5-7. Figure2B_raw_data-Ts-NC1.fcs, Figure2B_raw_data-Ts-NC2.fcs, and Figure2B_raw_data-Ts-NC3.fcs: The raw flow cytometry data from three CM-TS+ groups of PBMCs.

Using an indirect co-culture system, we treated PBMCs with indicated EVs. Incubation with EVs-TS+ resulted in a marked increase in CD4⁺ T cells, particularly CD4⁺FOXP3⁺ Tregs, and a decrease in CD8⁺ T cells (especially the CD8⁺FOXP3⁻ subset) in PBMCs compared to all control conditions (Figure 2G in Processed_data). These data, consistent with prior observations in patient tumor specimens, indicate that EVs derived from TSPAN8⁺ CSCs mediate the enhanced abundance of Tregs.

The raw data for Figure 2G consist of four files, which are described as follows:

1. Figure2G_raw_data-17-Aug-2025.acs: This is the data for Figure 2G obtained from flow cytometry, which underwent t-SNE analysis and unsupervised Phenograph clustering. The data were used to generate the Figure 2G image, which includes analysis of T cell subsets in EV-depletion, EVs-TS+ and EVs-TS+(kd) groups of PBMCs.

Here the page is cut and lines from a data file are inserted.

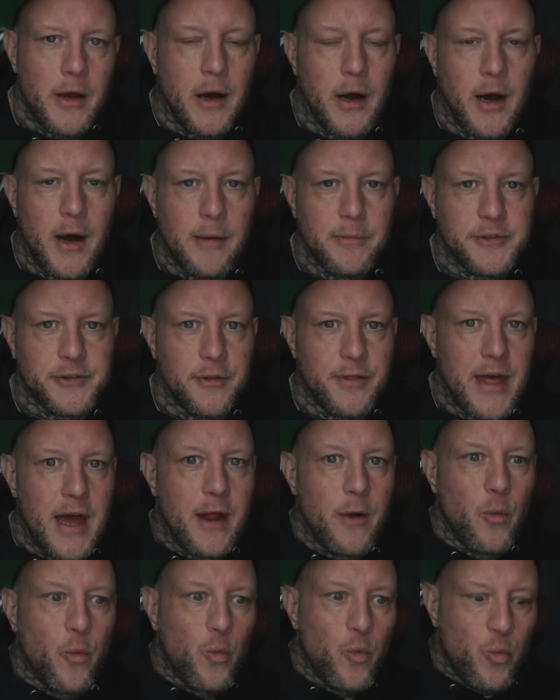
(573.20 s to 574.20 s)
So
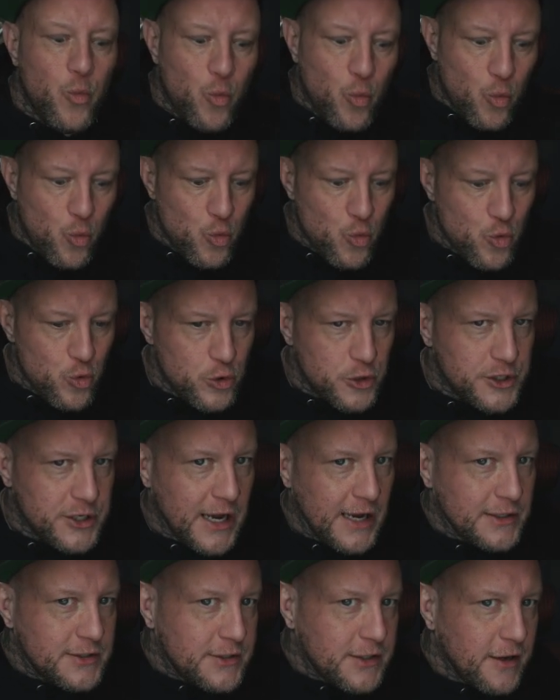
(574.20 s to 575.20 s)
that
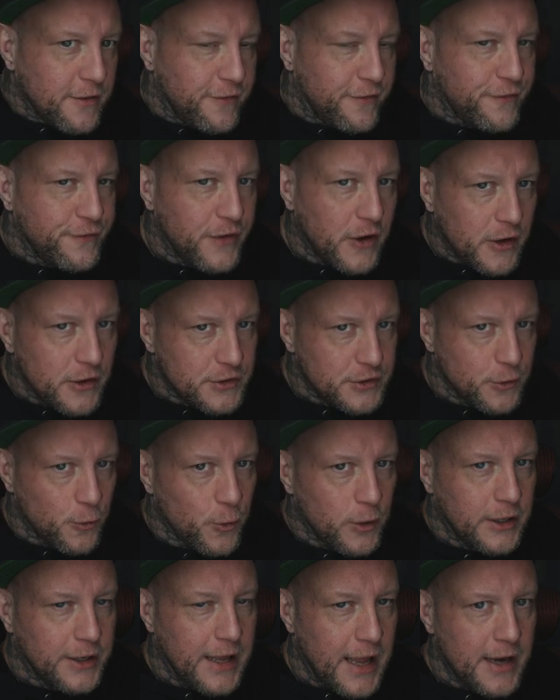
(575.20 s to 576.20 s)
test it first
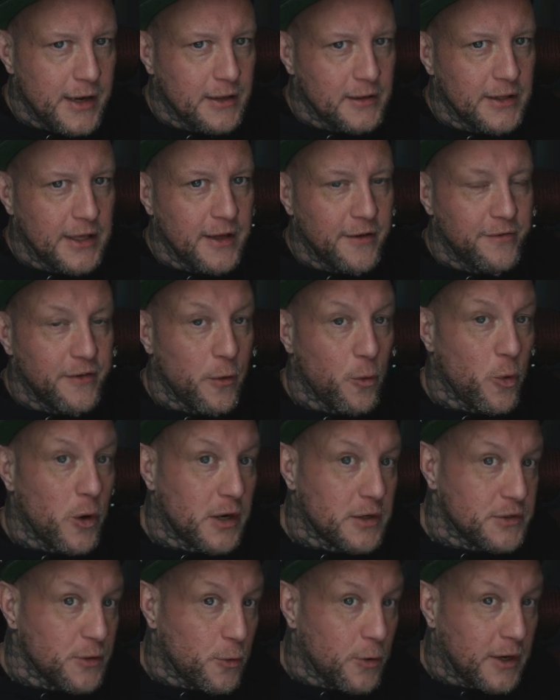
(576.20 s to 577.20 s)
organically. If it
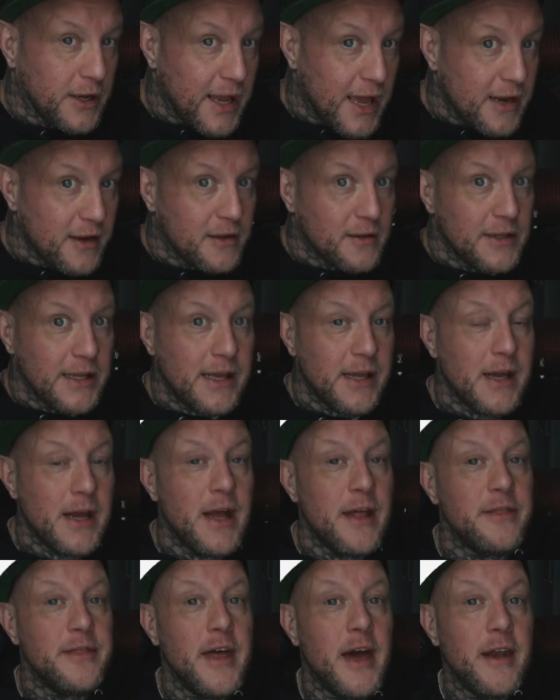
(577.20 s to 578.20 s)
works organically,
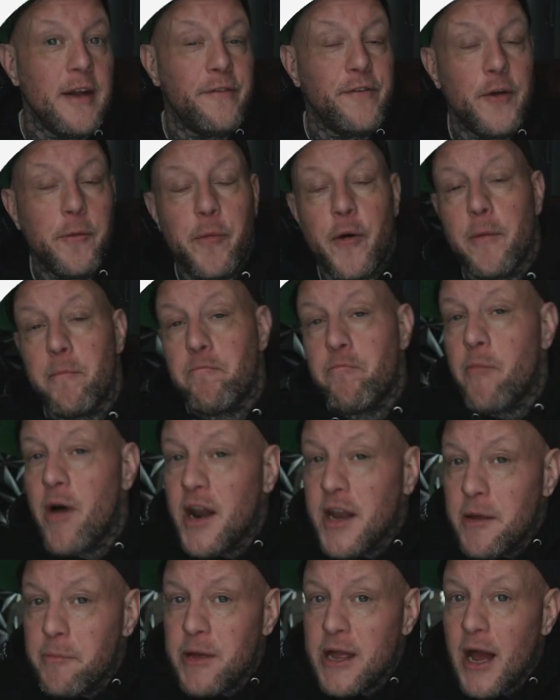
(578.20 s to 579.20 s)
then if you put
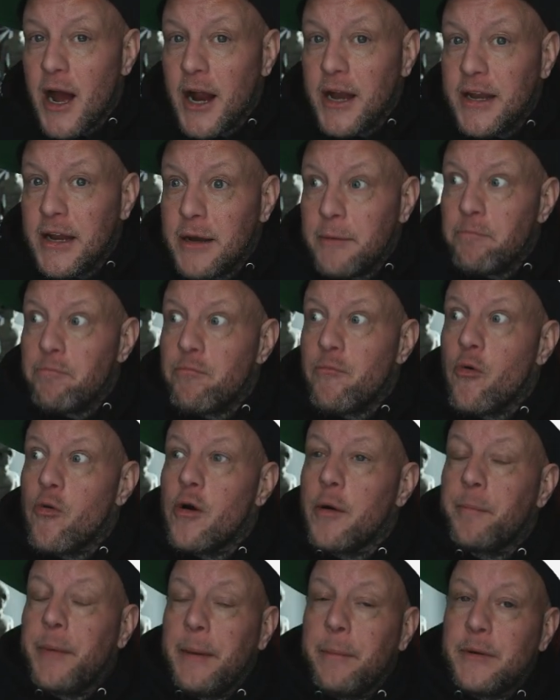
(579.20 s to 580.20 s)
money behind it and more
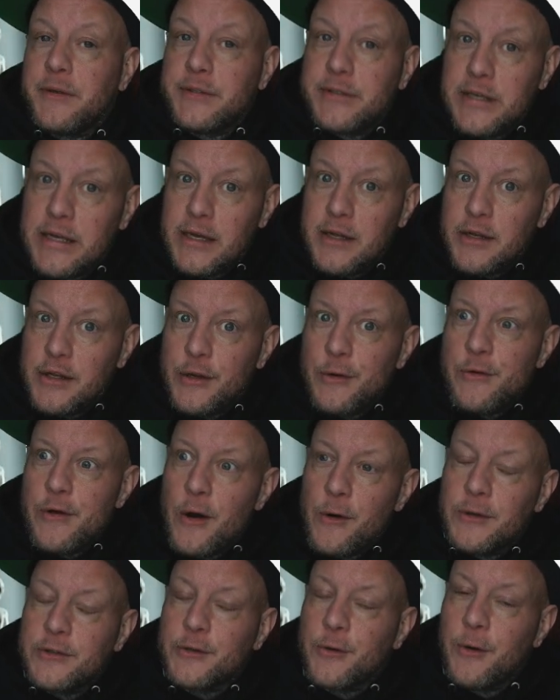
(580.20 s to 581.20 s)
people see it, you
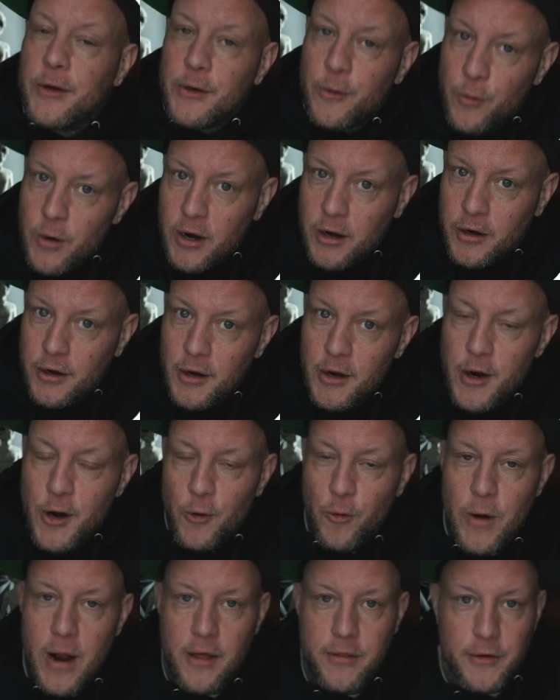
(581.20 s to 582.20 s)
know it's going to work,
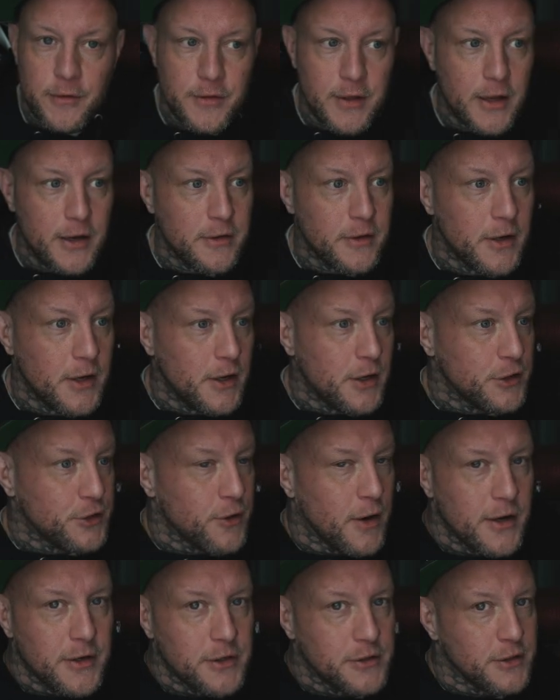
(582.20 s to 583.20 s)
rather than
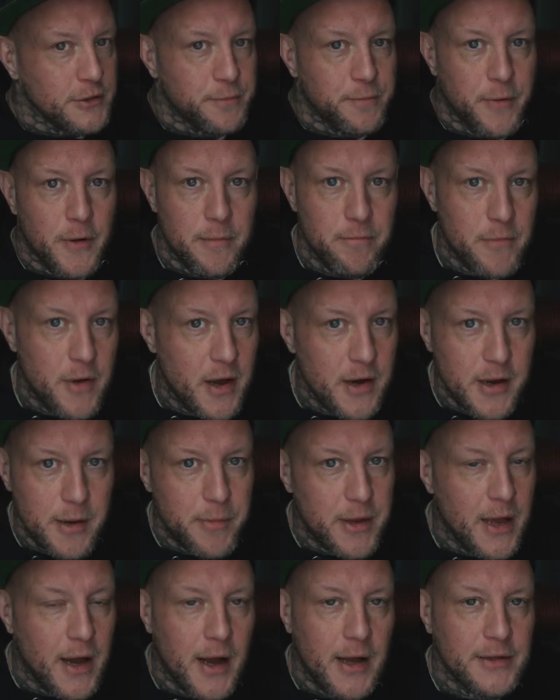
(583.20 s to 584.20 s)
trying to just put money
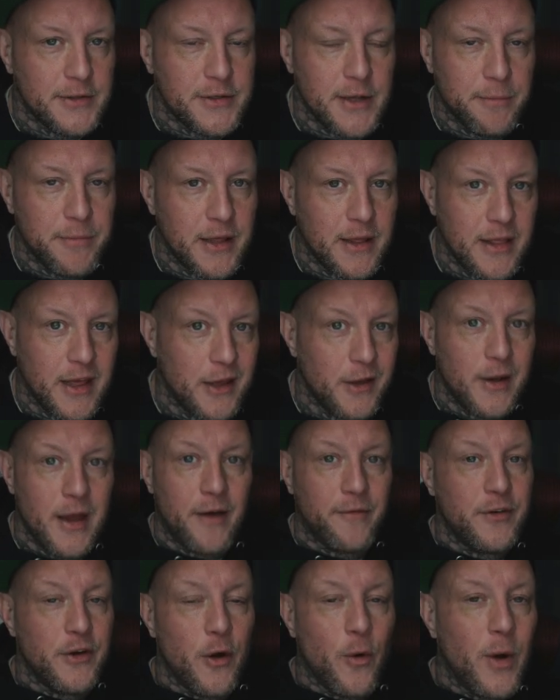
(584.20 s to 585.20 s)
behind something that you
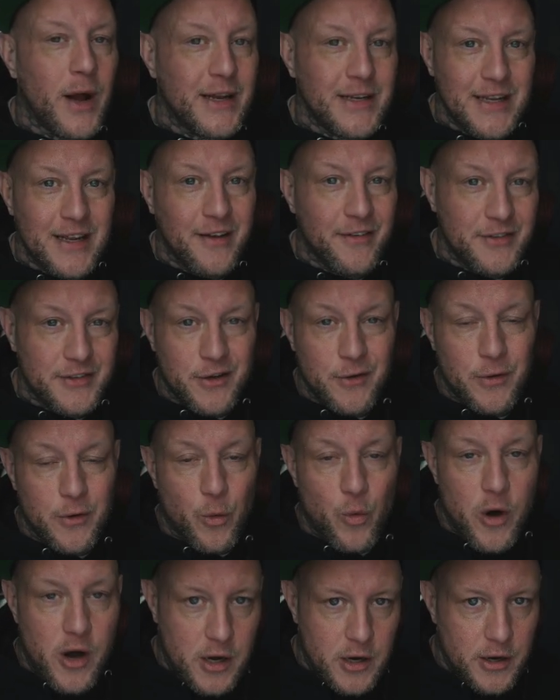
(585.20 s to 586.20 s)
have no idea if it's going to
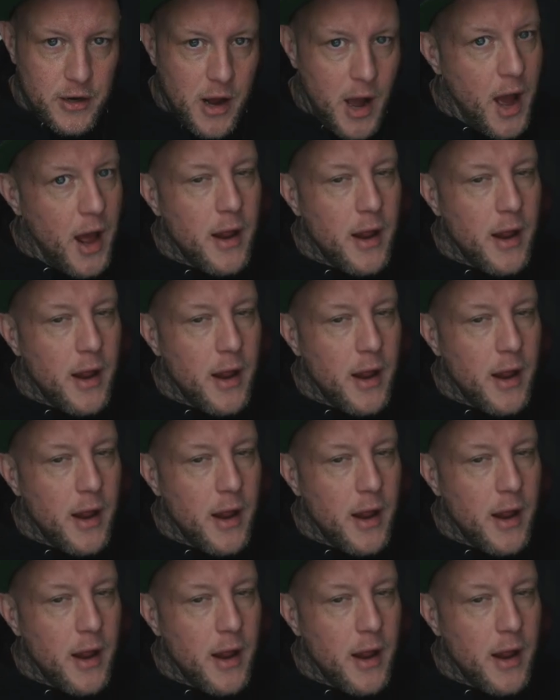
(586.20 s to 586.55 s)
work or not.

2. Figure2G_raw_data-concat2_1.fcs: This flow cytometry data contains T cells from EV-depletion, EVs-TS+ and EVs-TS+(kd) groups of PBMCs that were downsampled to equal numbers and concatenated for subsequent t-SNE analysis.

The processed data of Figure 1B, 2B, and 2G are presented in Processed_data.pdf.

Code/software

The raw data for Figure 1B, 2B, and 2G can be viewed and analyzed by using FlowJo (version 10.5.3).

Access information

Other publicly accessible locations of the data:

• n/a

Data was derived from the following sources:

• n/a

Human subjects data

Approval for experiments involving human tissue samples was obtained from the Human Ethics Committee at Shanghai General Hospital, Shanghai Jiao Tong University School of Medicine, Shanghai, China (Approval Letter No. 2019SQ220). Tumor and matched adjacent normal tissue specimens were identified and confirmed by pathologists at the same hospital.